• [Source material]:
★ ★ ★ ★ ★

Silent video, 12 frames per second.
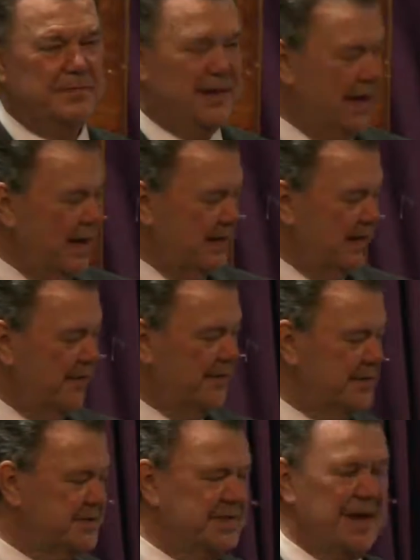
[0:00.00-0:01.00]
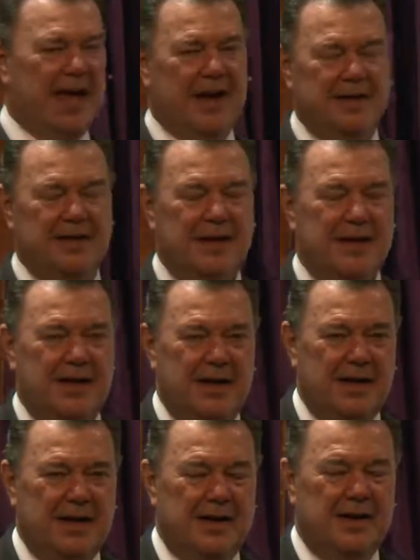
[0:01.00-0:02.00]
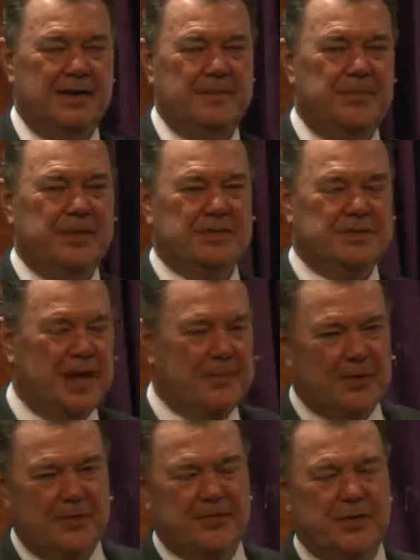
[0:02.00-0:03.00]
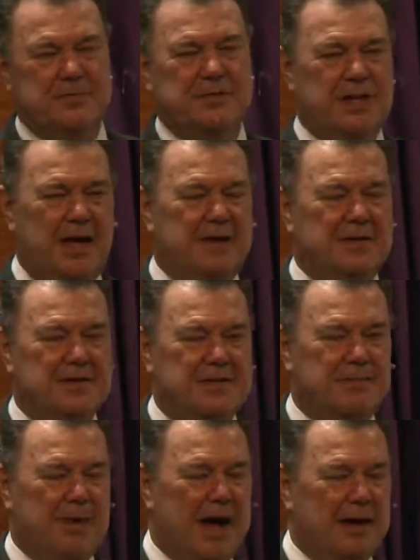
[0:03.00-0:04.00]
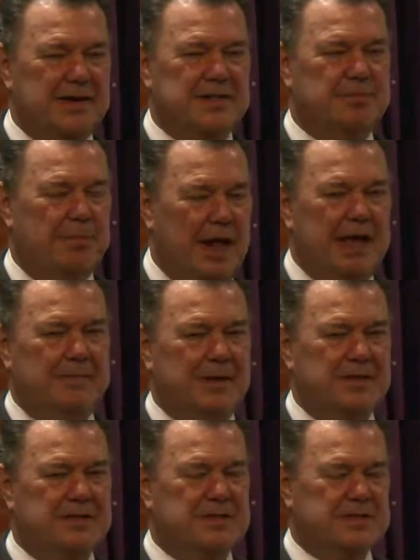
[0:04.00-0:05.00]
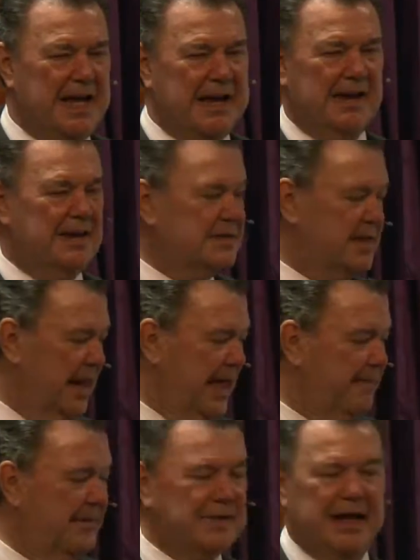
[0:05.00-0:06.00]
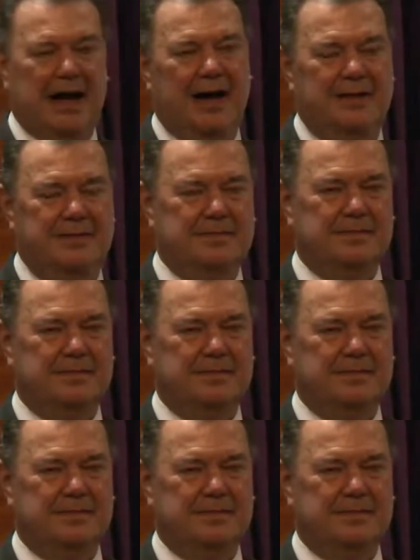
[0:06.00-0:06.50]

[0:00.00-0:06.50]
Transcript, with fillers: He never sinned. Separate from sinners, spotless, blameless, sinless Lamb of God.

★ ★ ★ ★ ★

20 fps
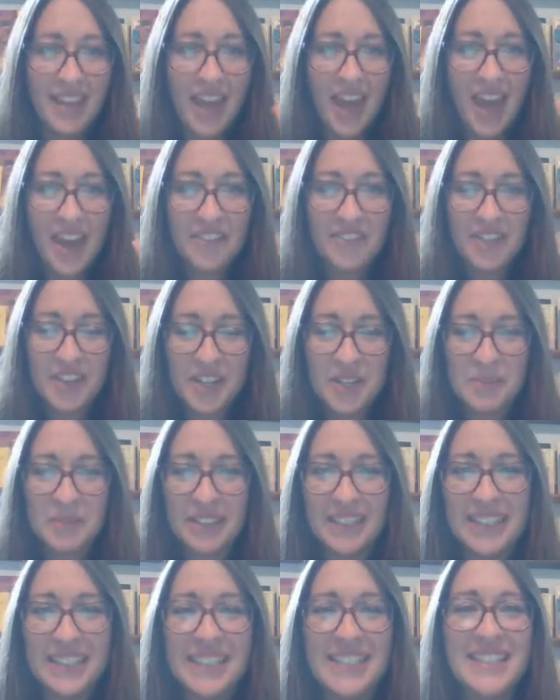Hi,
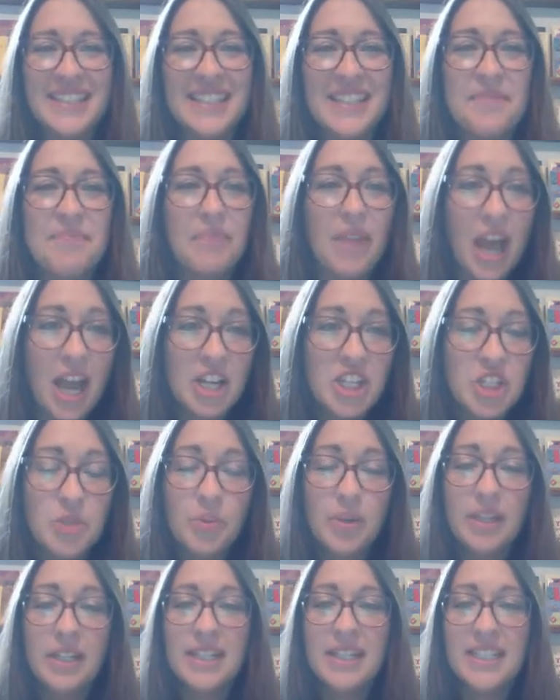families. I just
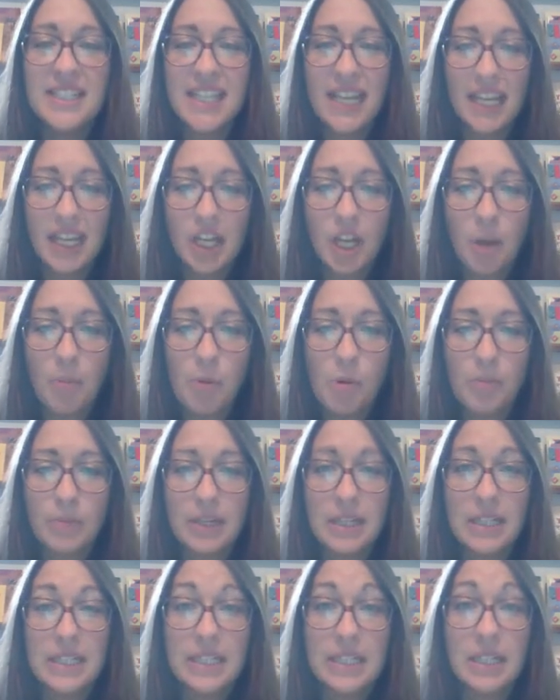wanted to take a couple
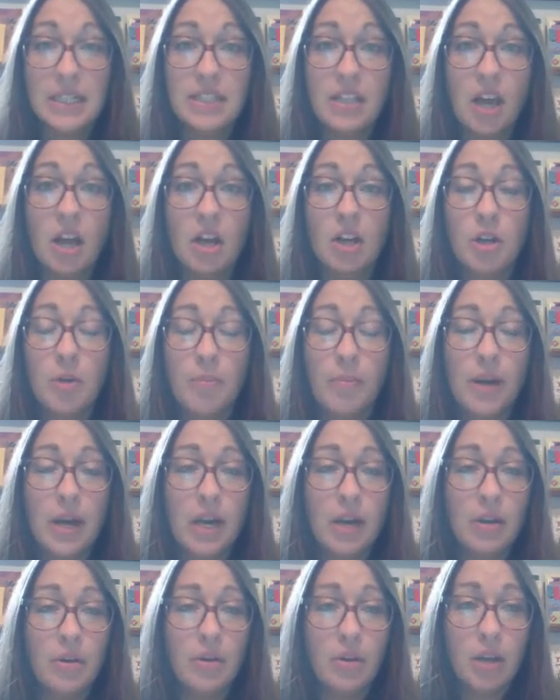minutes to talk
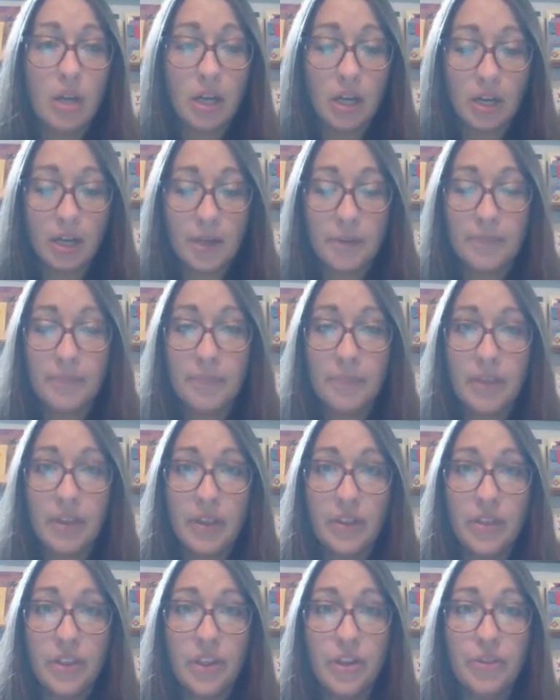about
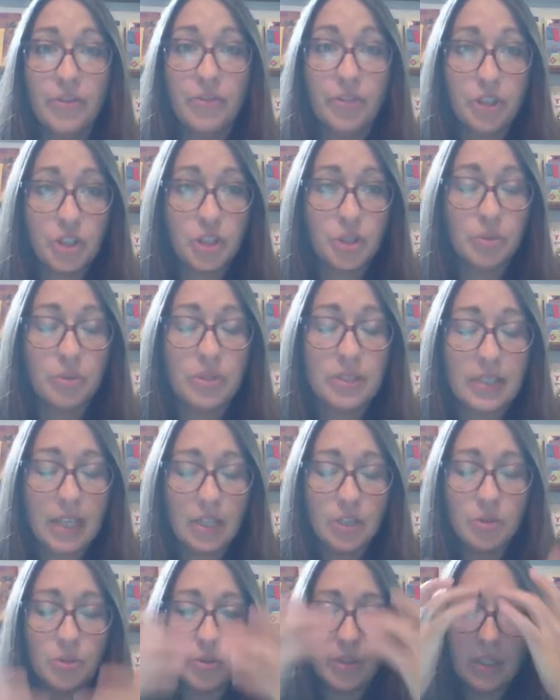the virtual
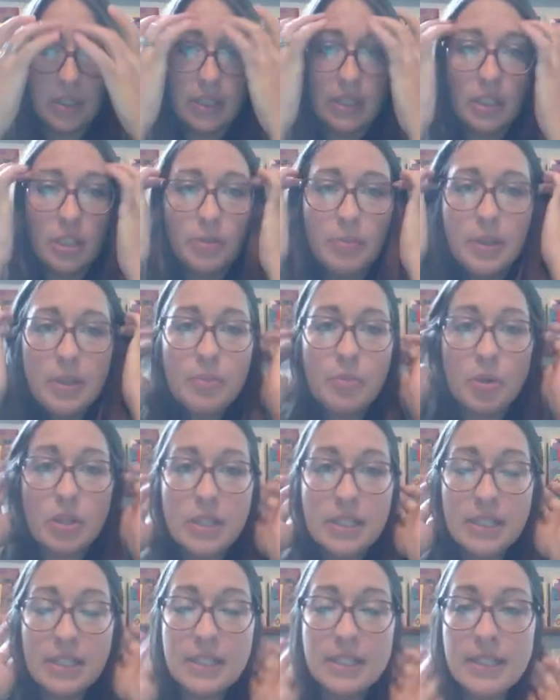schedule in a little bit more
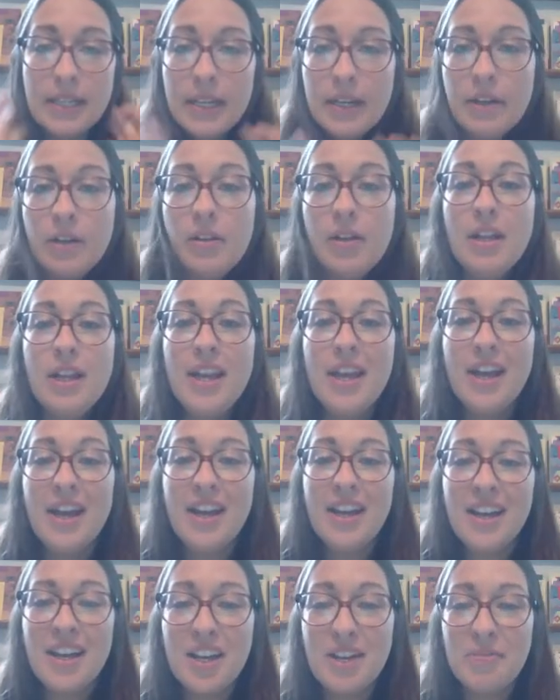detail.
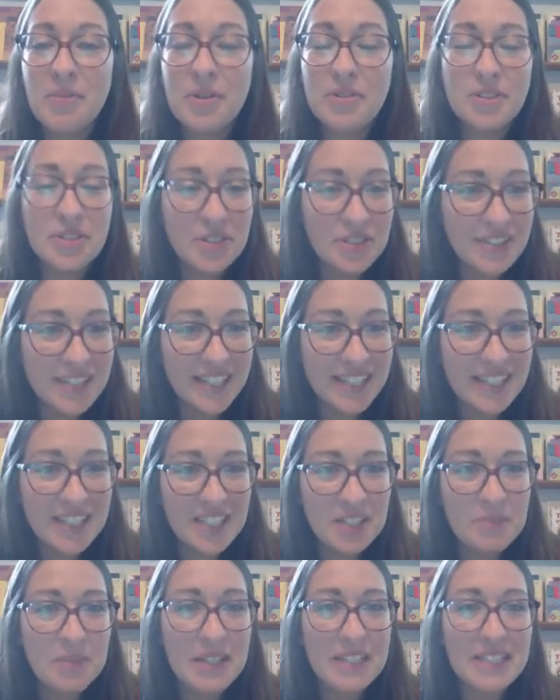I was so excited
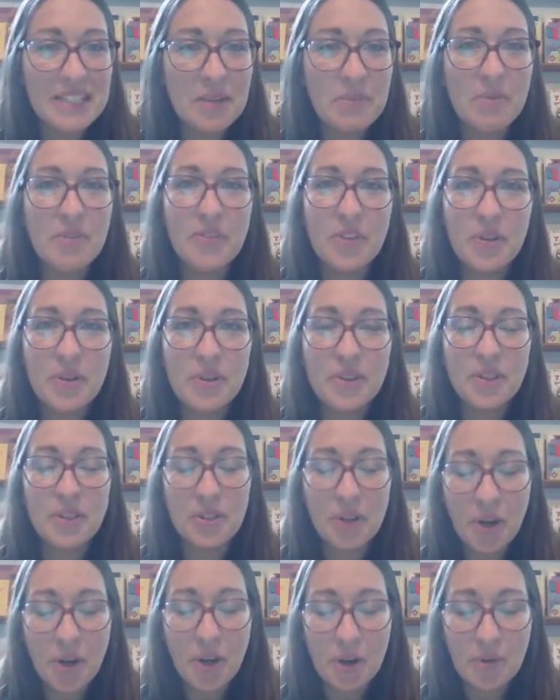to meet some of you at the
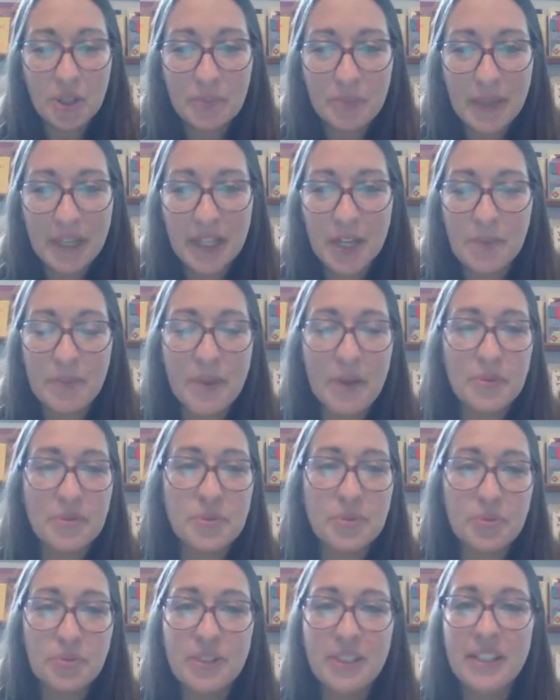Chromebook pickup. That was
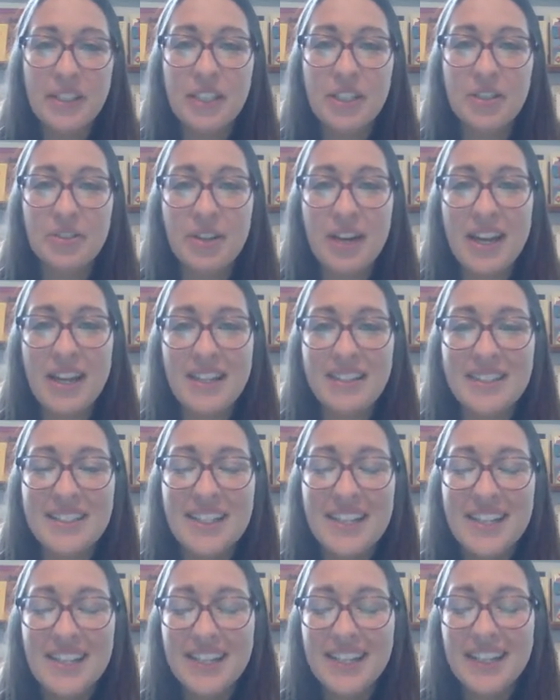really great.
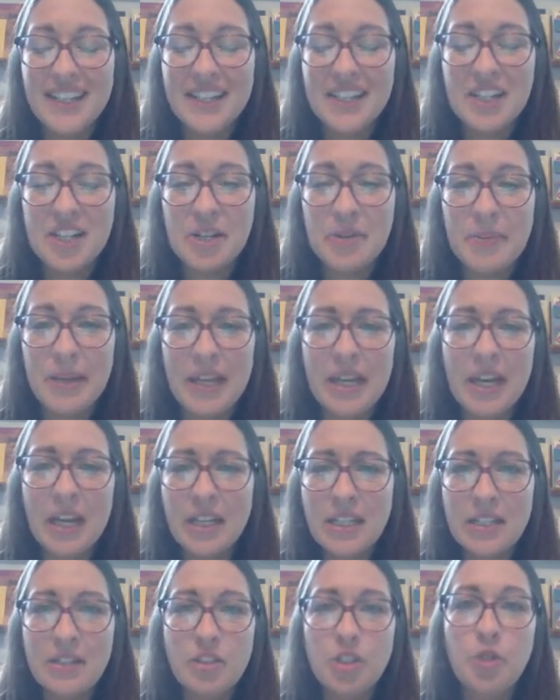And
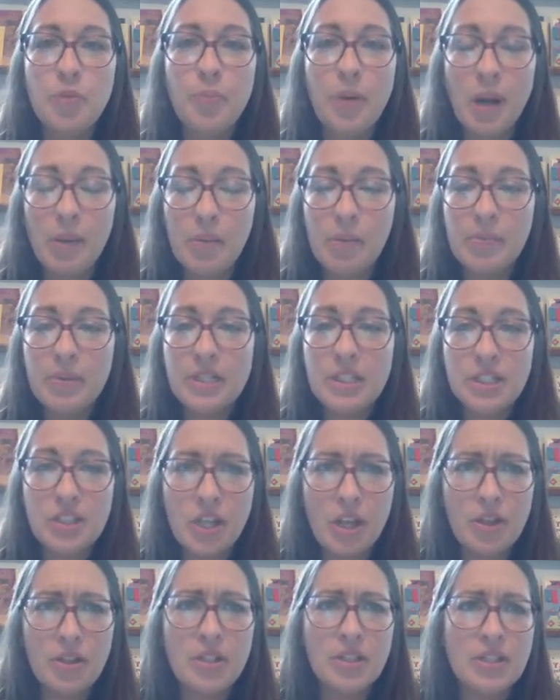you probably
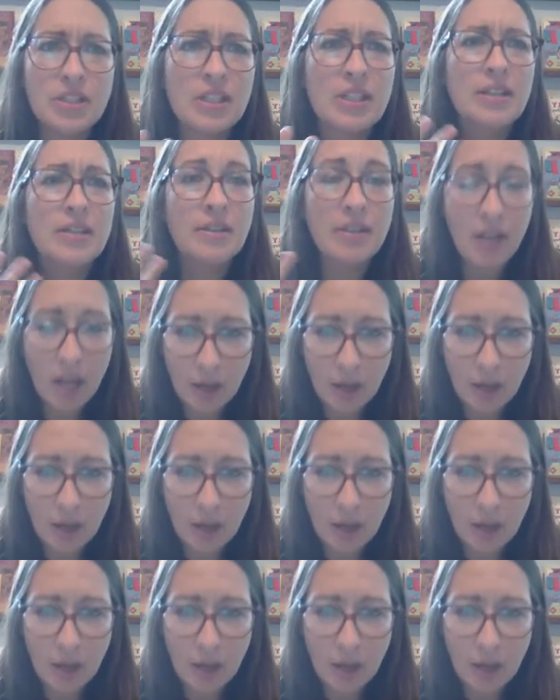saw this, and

★ ★ ★ ★ ★

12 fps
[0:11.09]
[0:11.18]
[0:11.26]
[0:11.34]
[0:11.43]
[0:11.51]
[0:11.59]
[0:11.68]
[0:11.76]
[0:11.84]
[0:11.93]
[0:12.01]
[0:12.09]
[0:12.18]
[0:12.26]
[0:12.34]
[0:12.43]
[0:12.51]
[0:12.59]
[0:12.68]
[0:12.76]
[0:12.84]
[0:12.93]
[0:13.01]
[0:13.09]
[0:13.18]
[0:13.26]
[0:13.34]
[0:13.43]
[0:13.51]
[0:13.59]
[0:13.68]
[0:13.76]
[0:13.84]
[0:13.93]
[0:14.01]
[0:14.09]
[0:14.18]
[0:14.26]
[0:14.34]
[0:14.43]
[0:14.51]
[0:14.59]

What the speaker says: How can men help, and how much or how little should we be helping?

★ ★ ★ ★ ★

• [What is needed]: Above are some entries; copy exactly the lines from the line with "[0:03.00-0:04.00]" through the line with "Transcript, with fillers: He", both included, but none of the pictures.

• [Answer]:
[0:03.00-0:04.00]
[0:04.00-0:05.00]
[0:05.00-0:06.00]
[0:06.00-0:06.50]

[0:00.00-0:06.50]
Transcript, with fillers: He never sinned. Separate from sinners, spotless, blameless, sinless Lamb of God.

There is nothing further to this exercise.